Eleven piano études explore this chord across nearly six octaves, from Bb1 to D7. The series favors legato phrasing throughout, dividing almost evenly between slow waltzes in triple time and animated phrases in four. Dynamics stay restrained — mp is the prevailing dynamic, with only the opening Research on Harmony study rising to mf and one variation dropping to piano. Descents and inverted bells dominate the contour, the phrases repeatedly dipping into the sub-bass before climbing upward through the registers. The fifth is treated sparingly: several études omit F entirely, building the chord on root and third alone, while others grant it a single appearance. Only in the final variations does the full triad emerge across multiple octaves. The series reads as a gradual unveiling — the chord revealing itself one tone at a time.
Variation 2 is the series’ largest format — acrylic on linen canvas at 81 by 100 centimeters — yet it contains only three notes, the most compact gesture in the collection. “A chord reduced to its barest gesture,” the artist writes: root once, third twice, the fifth entirely absent, played at the softest dynamic in the series. At the opposite extreme, Variation 5 admits three non-chord accents — blue, blue-green, and yellow intrusions that pull the harmony sideways, “the series’ one moment of genuine ambiguity.” Between these poles, Variation 9 closes the collection with a true arch, the only rising-and-returning contour among the later studies, all three chord tones finally balanced across six octaves.

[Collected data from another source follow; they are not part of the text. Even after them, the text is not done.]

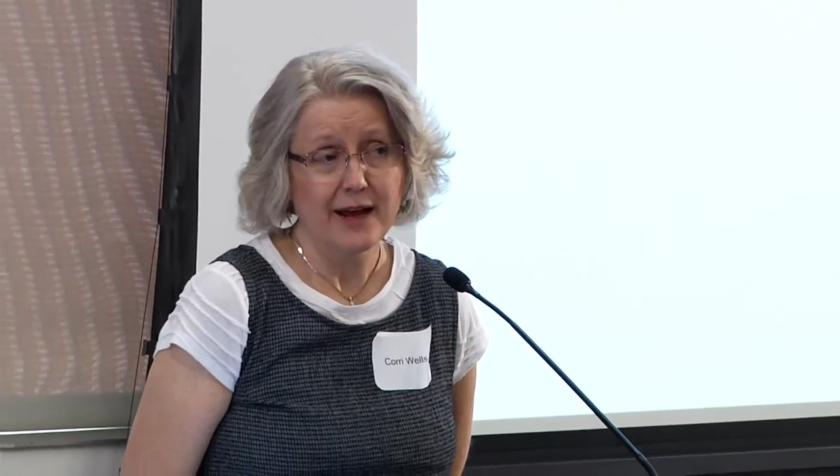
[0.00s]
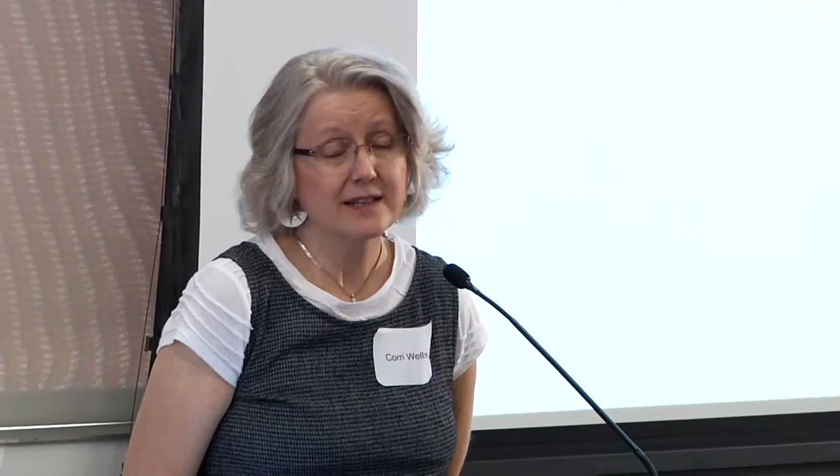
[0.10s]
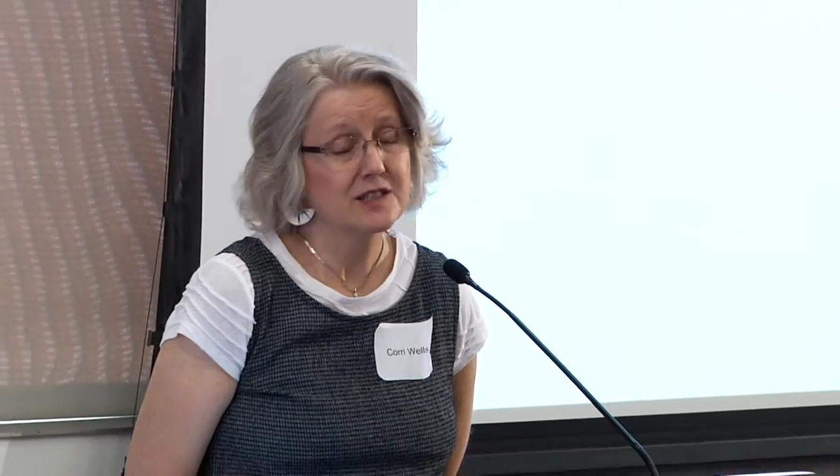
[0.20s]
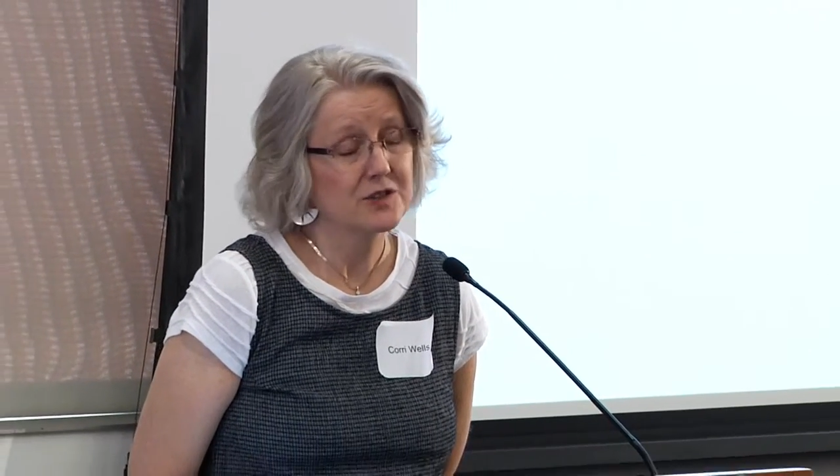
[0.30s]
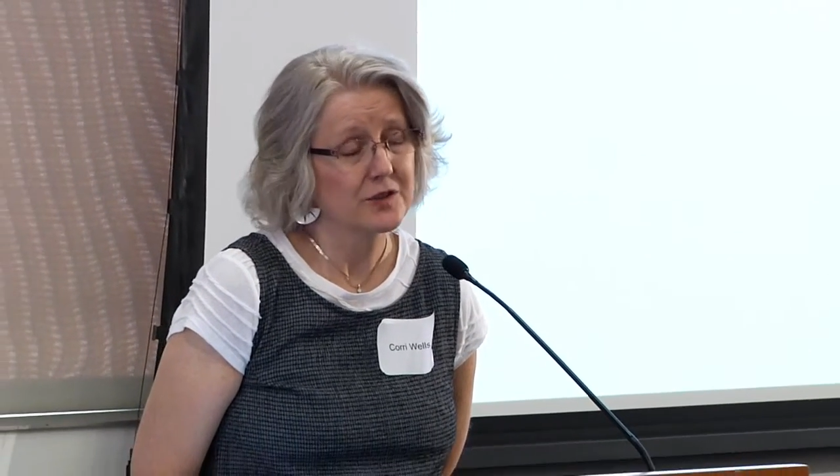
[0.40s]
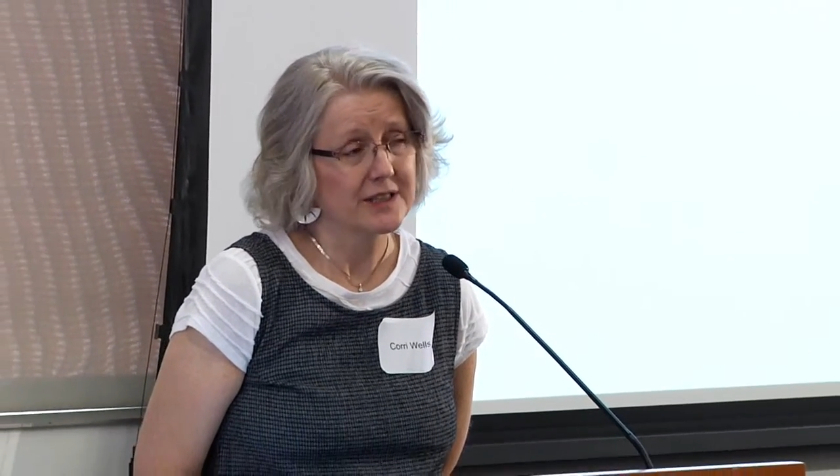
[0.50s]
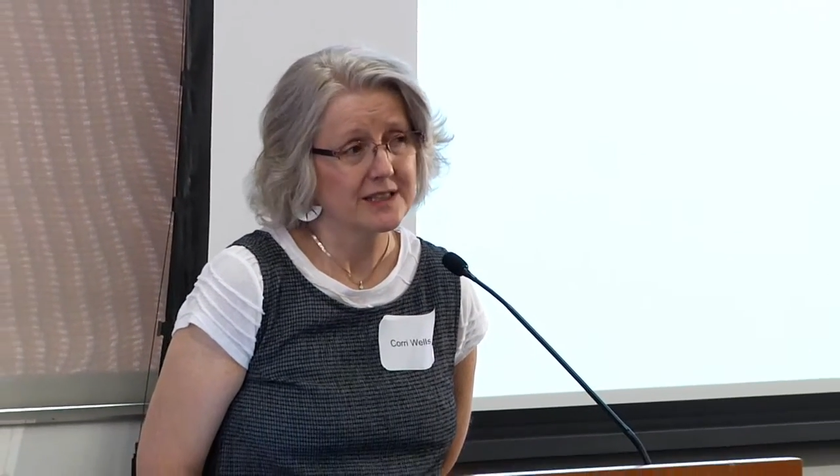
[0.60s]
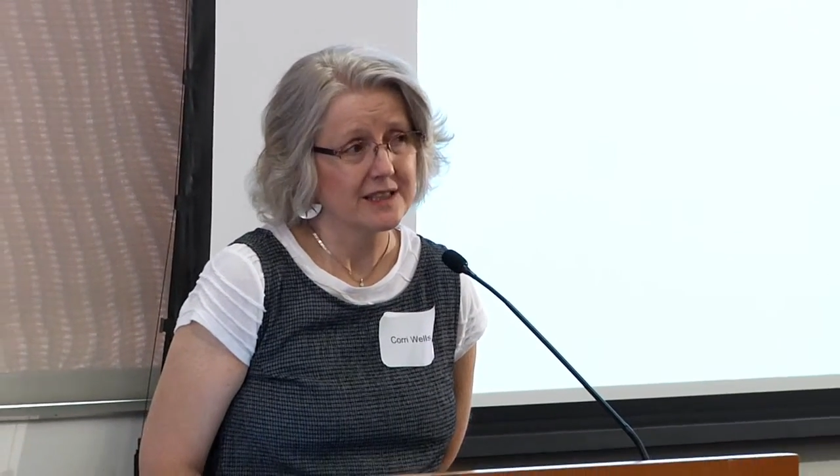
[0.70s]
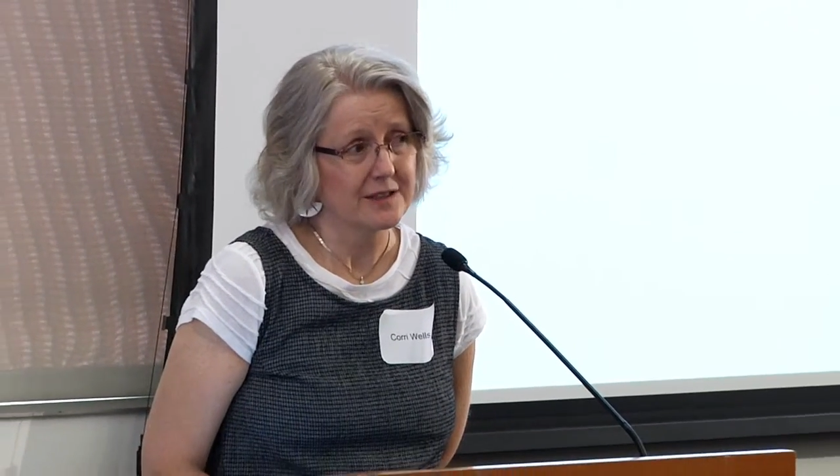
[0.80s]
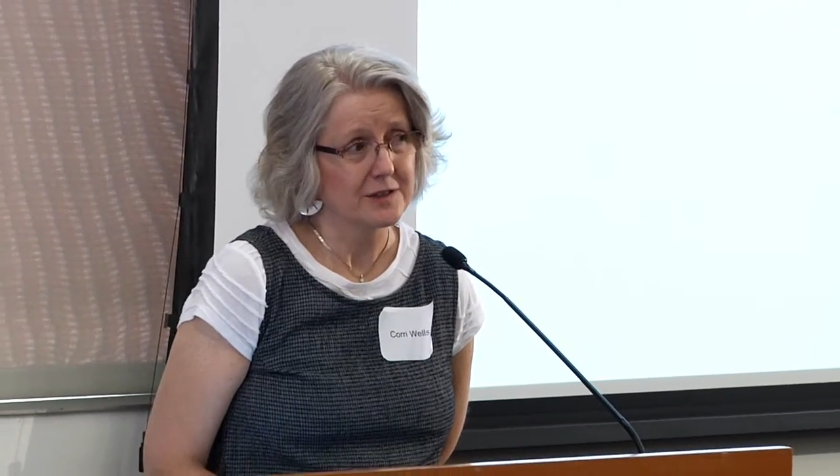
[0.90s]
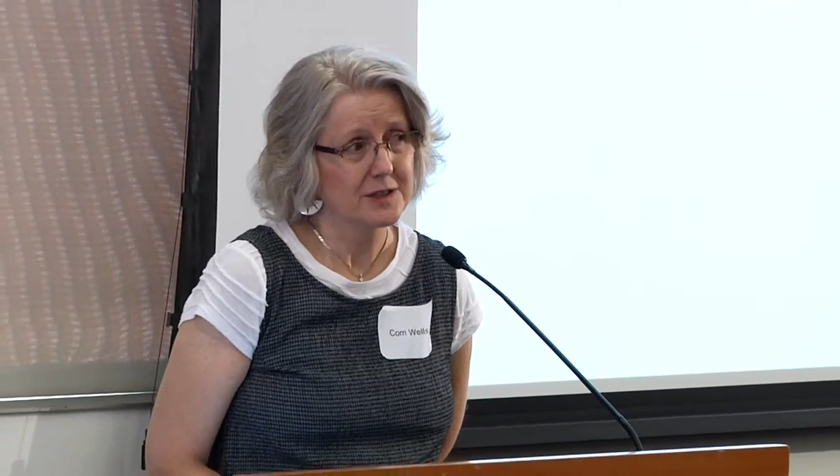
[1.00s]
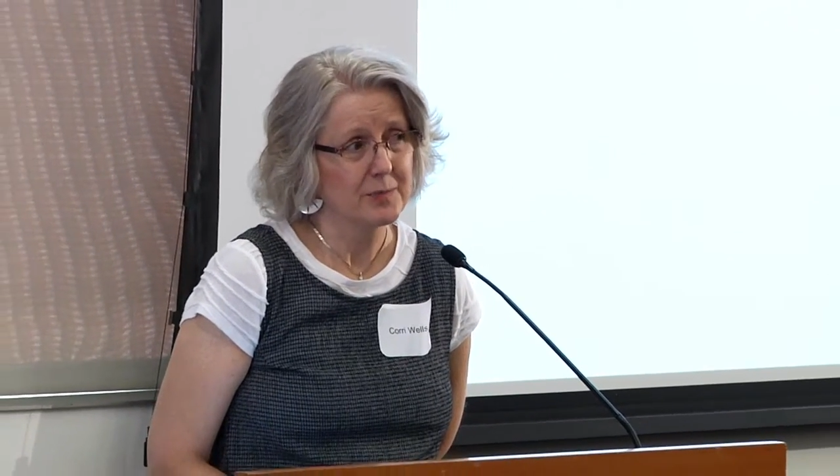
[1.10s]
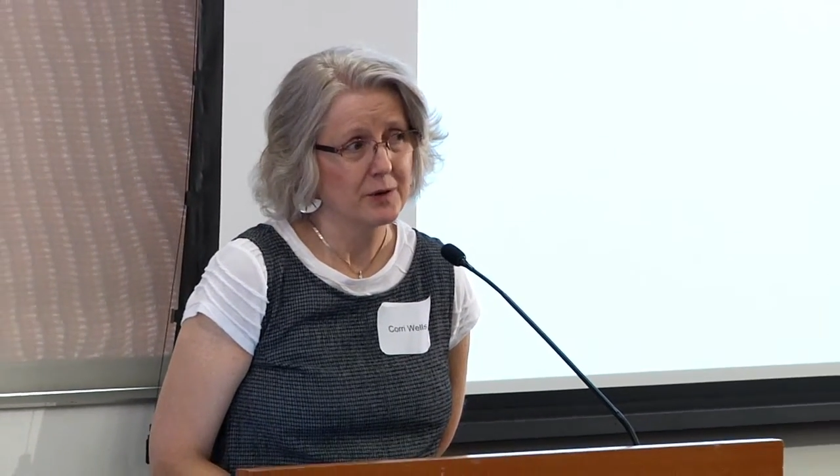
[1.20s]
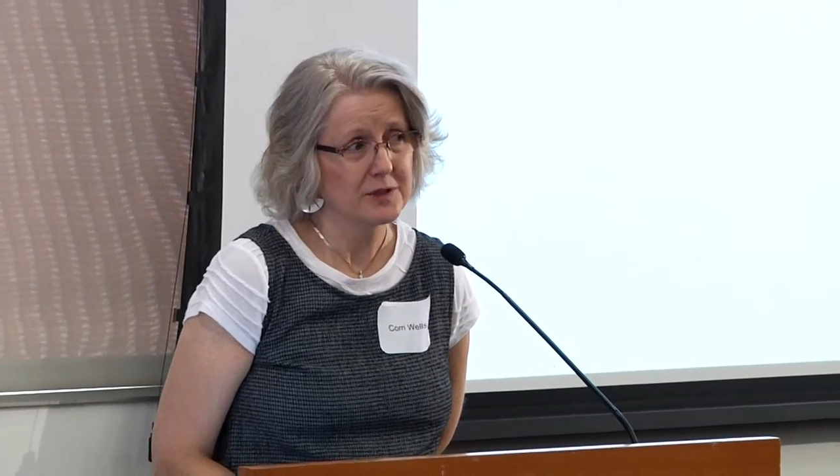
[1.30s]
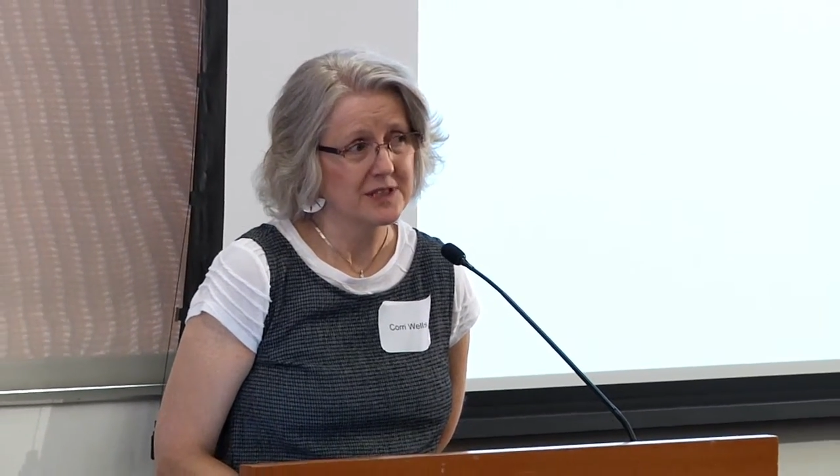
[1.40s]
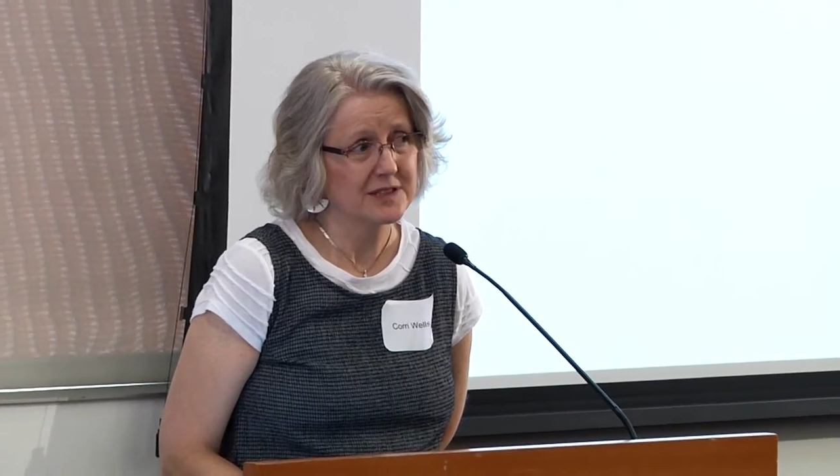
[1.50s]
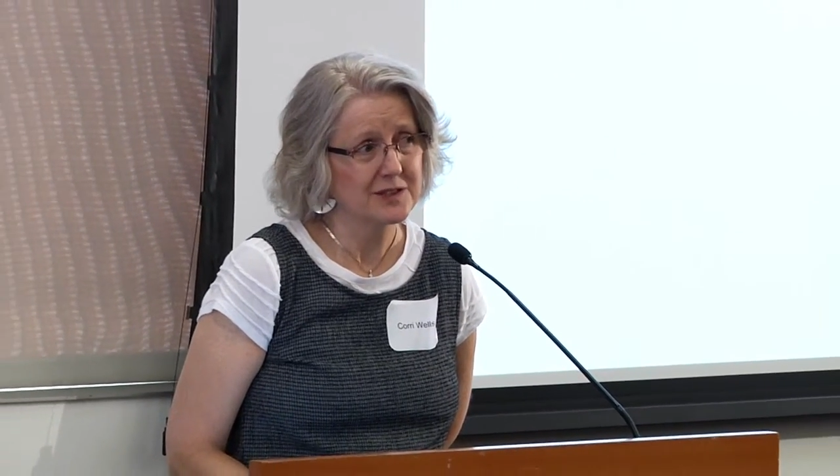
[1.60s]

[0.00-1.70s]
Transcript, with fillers: and storytellers, poets and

Across the collection, violet anchors every canvas that reaches into the low registers — near-black at Bb1, dark and weighty at Bb2, warming as the root climbs. Orange dominates the middle and upper space wherever the third appears, fading from saturated warmth to near-white at the highest octaves. Red-violet enters selectively, marking the fifth’s presence in the lower-middle registers when it appears at all. The visual rhythm is one of alternation: dark violet floors giving way to warm orange centers, with occasional cool interruptions — a blue-green accent here, a yellow flash there — reminding the viewer that the chord exists in tension with the chromatic world around it.
Bb Major reveals its character through restraint. Eleven études, mostly quiet, mostly descending, strip the triad to its essential dialogue between violet and orange and let the fifth arrive only when the harmony needs completing. The series now lives in collections spanning Paris, London, New York, and Sao Paulo — a geography as wide as the six octaves the chord itself inhabits. What repetition teaches here is that a chord’s identity is not fixed: it shifts with register, with density, with the presence or absence of a single tone. Bb Major is not one color but a spectrum, its twilight palette different each time the triad sounds.
Arnaud Quercy is a Parisian artist working across painting, music, and sculpture. His practice is grounded in Ideamorphism — the principle that a work of art does not carry meaning, but triggers it. Each piece is engineered to diffract differently through each person who encounters it.
He creates and exhibits at Art Quam Anima, his gallery-atelier at 28 rue du Dragon, Saint-Germain-des-Prés, Paris.